Оба при этом чувствовали себя скованно, и если Правдину просто положено смотреть на начальство, когда оно рядом с тобой, то начальству вовсе не обязательно пялиться на кого-то одного из своих подчиненных, а замполита Смирнова так и тянуло смотреть на Правдина, и всегда, разговаривая с нами, он как бы разговаривал только с одним Правдиным.

Это заметил вскоре и старшина Лушкин и тоже стал выделять рядового Правдина среди других. Лушкин вообще очень чутко воспринимал все тонкости отношений начальства к солдатам и сержантам. Он мог одного заездить работой по кухне, всякими дежурствами, а других словно и не замечать. Правдина он обходил стороной, не придирался к нему, мог по полчаса распекать соседа Правдина по строю за плохо вычищенные сапоги или недостаточно ярко надраенные пуговицы и пряжку ремня, хотя у Правдина они выглядели куда неряшливее.

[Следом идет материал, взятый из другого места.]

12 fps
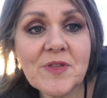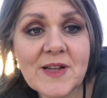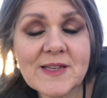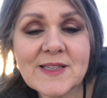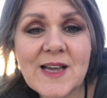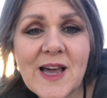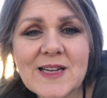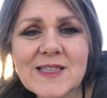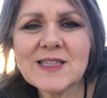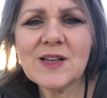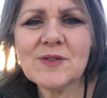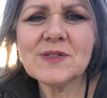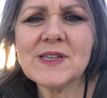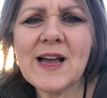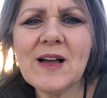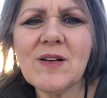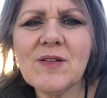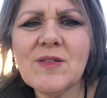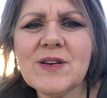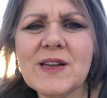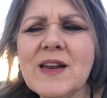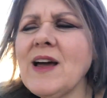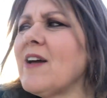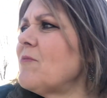things kind of slowed down,
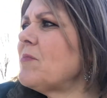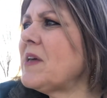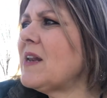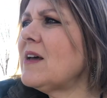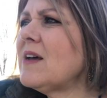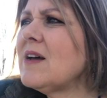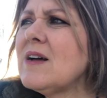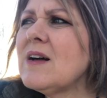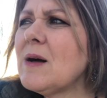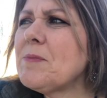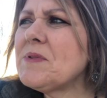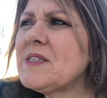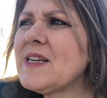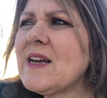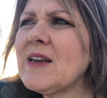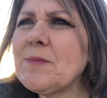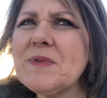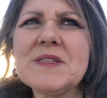and I've been up and down,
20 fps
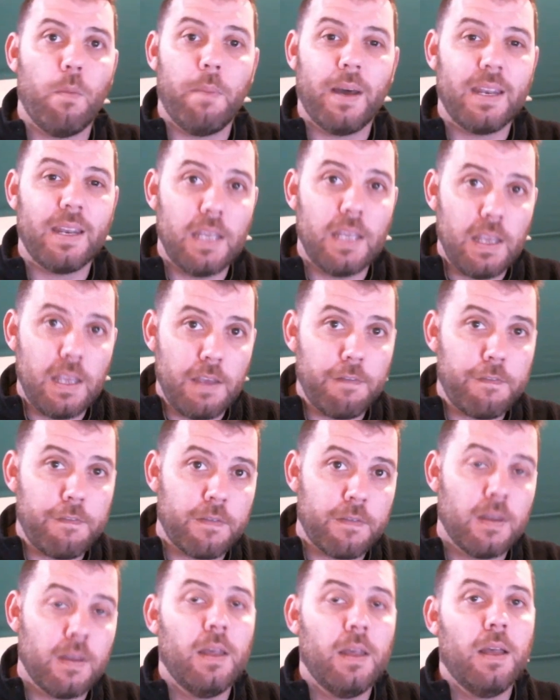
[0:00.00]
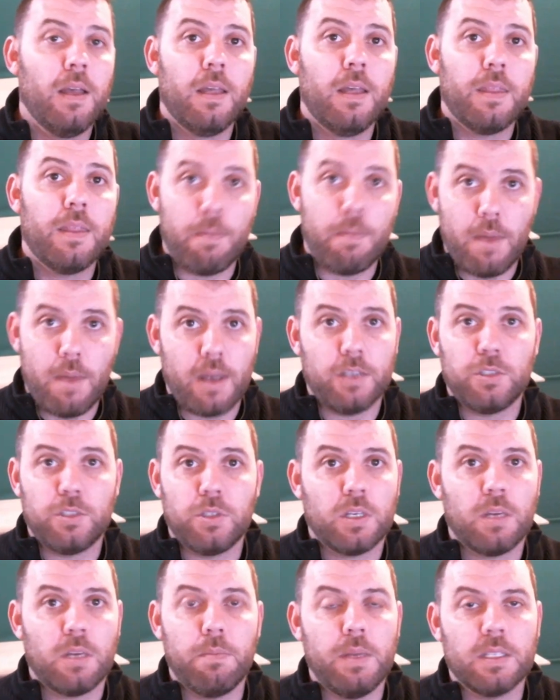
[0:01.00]
But if they manage
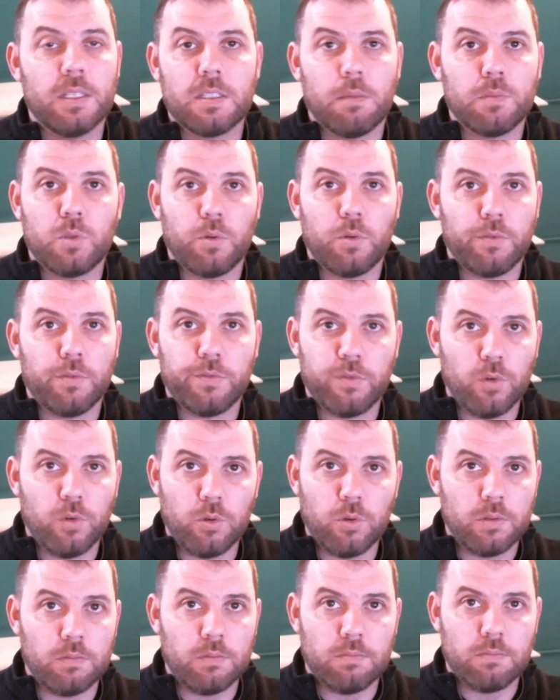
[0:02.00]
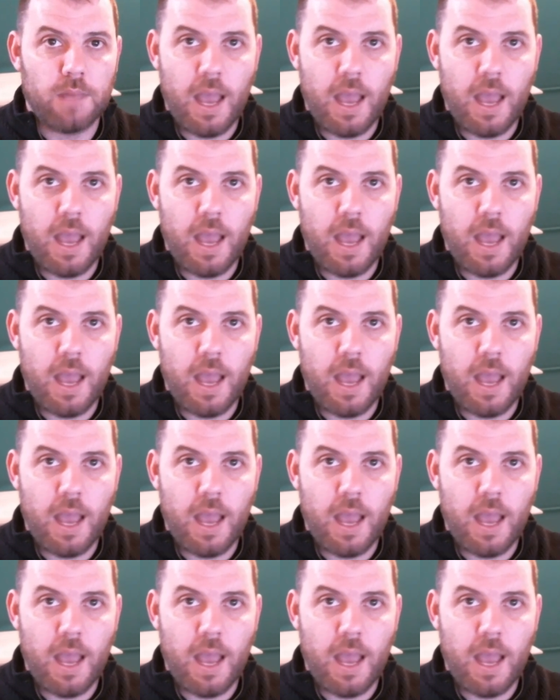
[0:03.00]
to commit some sort of fraud and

Неизвестно, для кого жизнь стала хуже — для майора Смирнова или рядового Правдина. Надо думать, оба испытали огромное облегчение, когда Правдин демобилизовался. В одном я уверен, что солдаты и офицеры нашего полка разнесли-таки по миру этот случай с замполитом Смирновым, а мне лишь остается подтвердить, что это не байка, а быль.